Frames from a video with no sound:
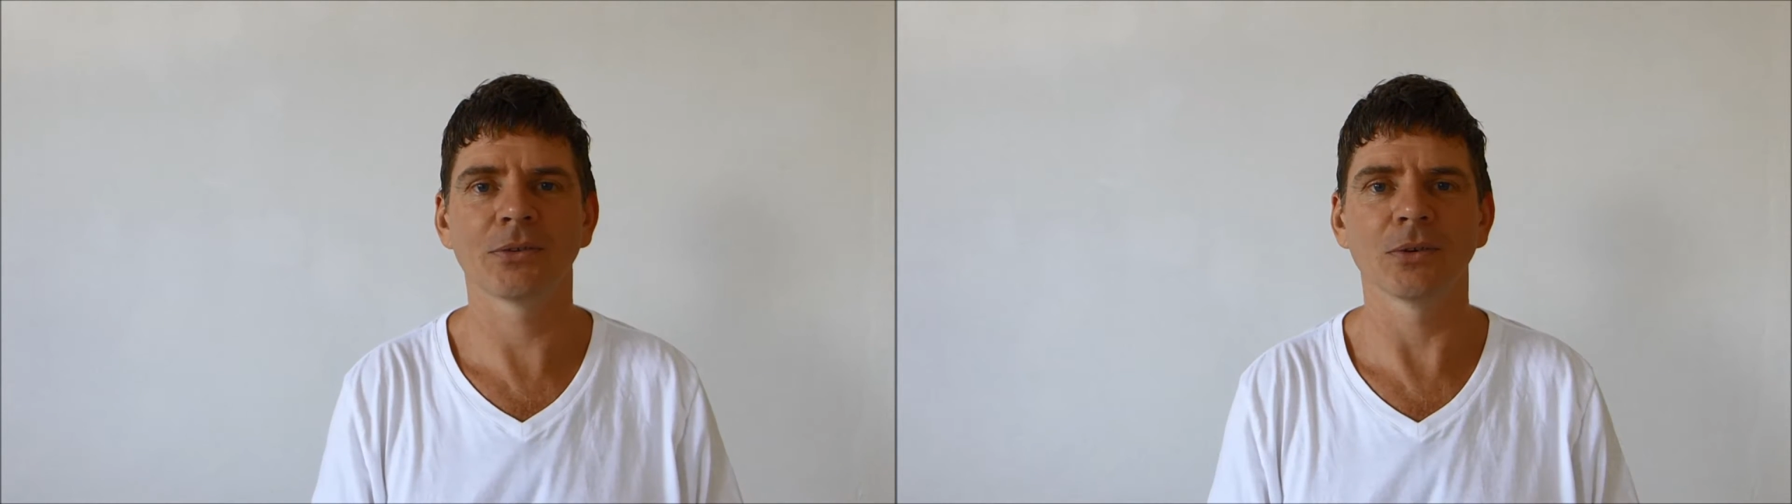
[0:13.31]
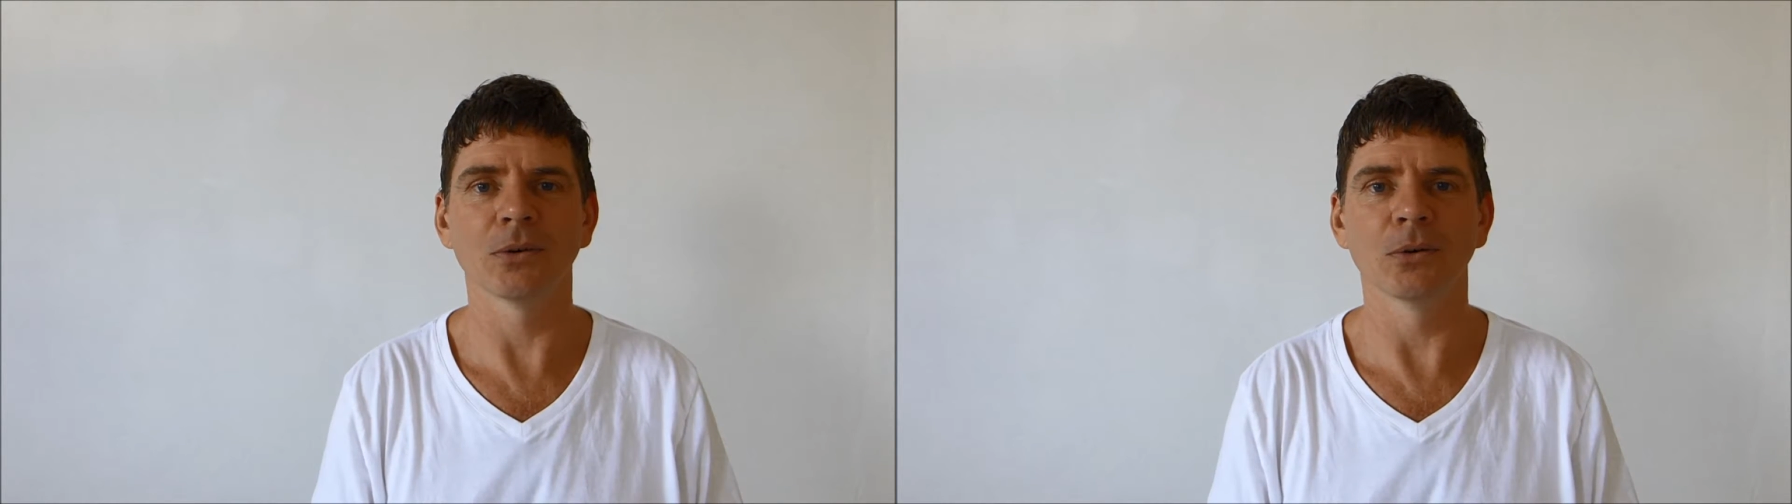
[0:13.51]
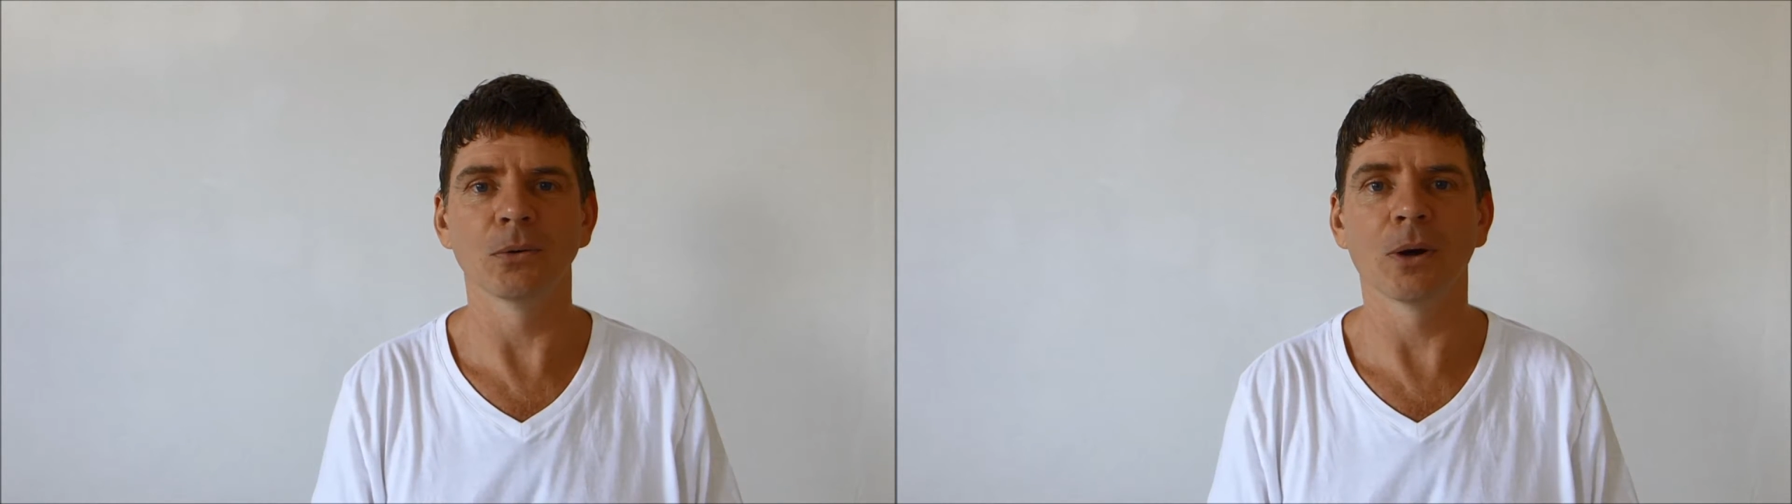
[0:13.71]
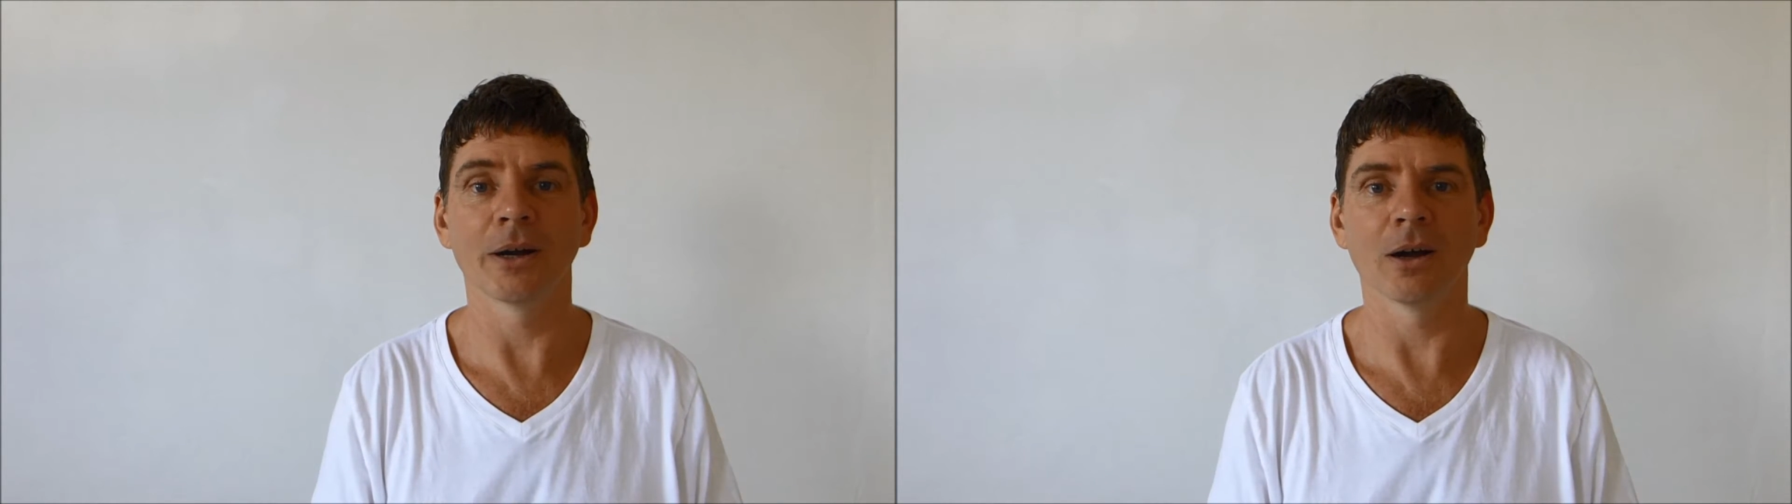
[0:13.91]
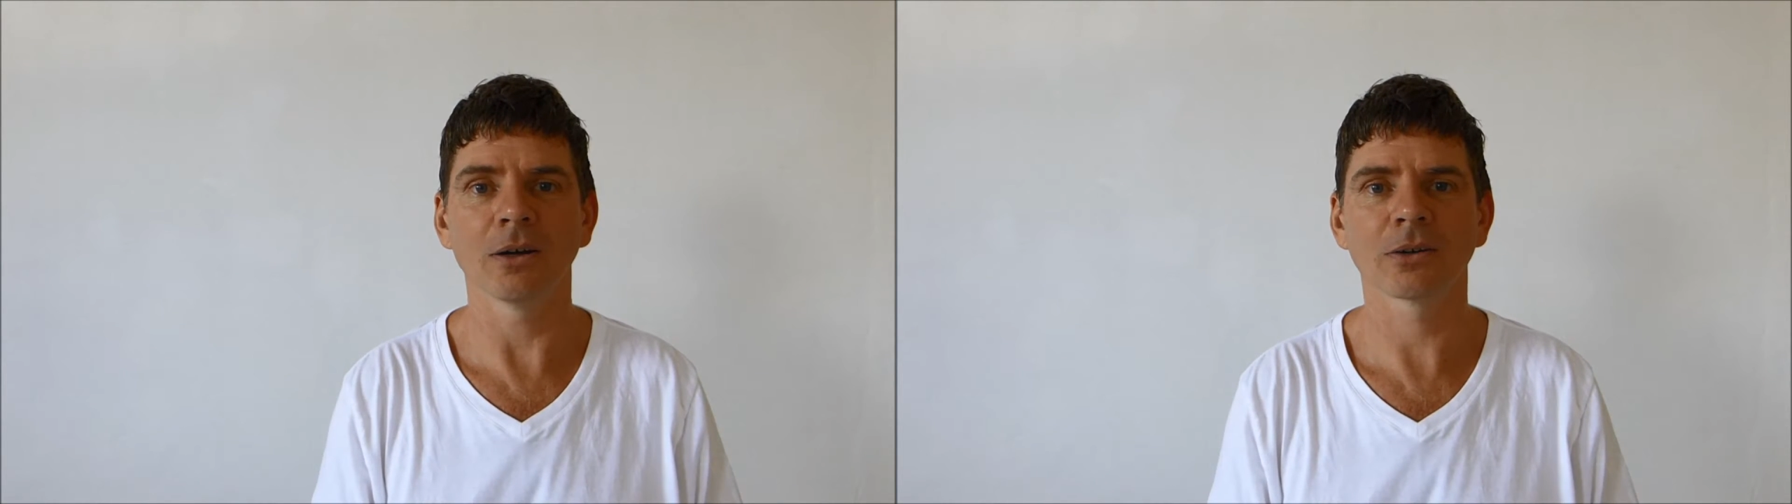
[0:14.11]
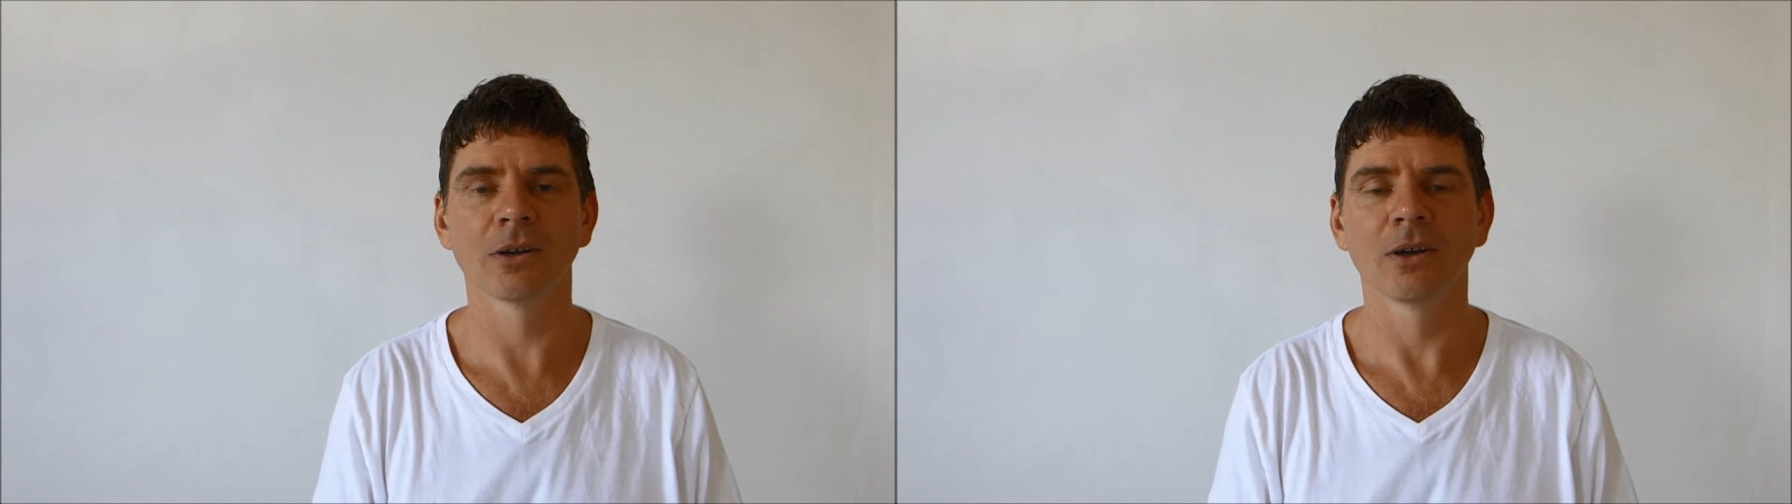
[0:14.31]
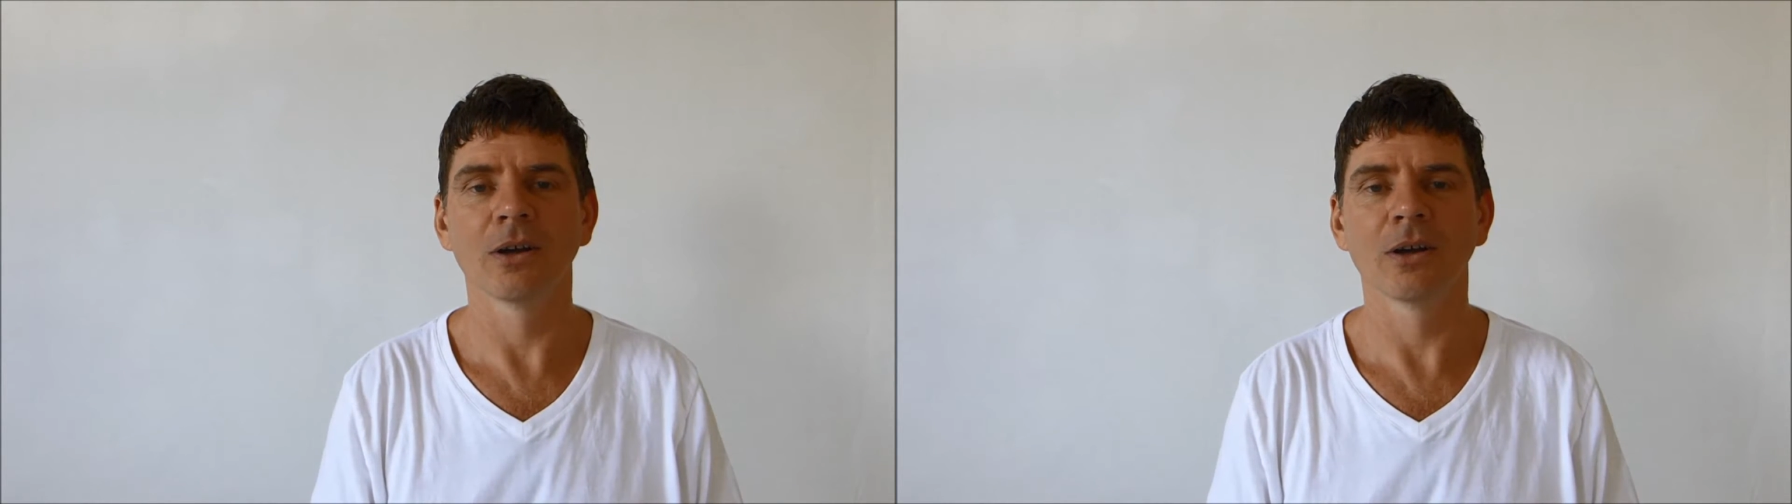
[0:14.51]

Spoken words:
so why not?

++++++

- [Task details] Repeat every line above precisely; pictures do not belong in the copy.

- [Problem solution]
Frames from a video with no sound:
[0:13.31]
[0:13.51]
[0:13.71]
[0:13.91]
[0:14.11]
[0:14.31]
[0:14.51]

Spoken words:
so why not?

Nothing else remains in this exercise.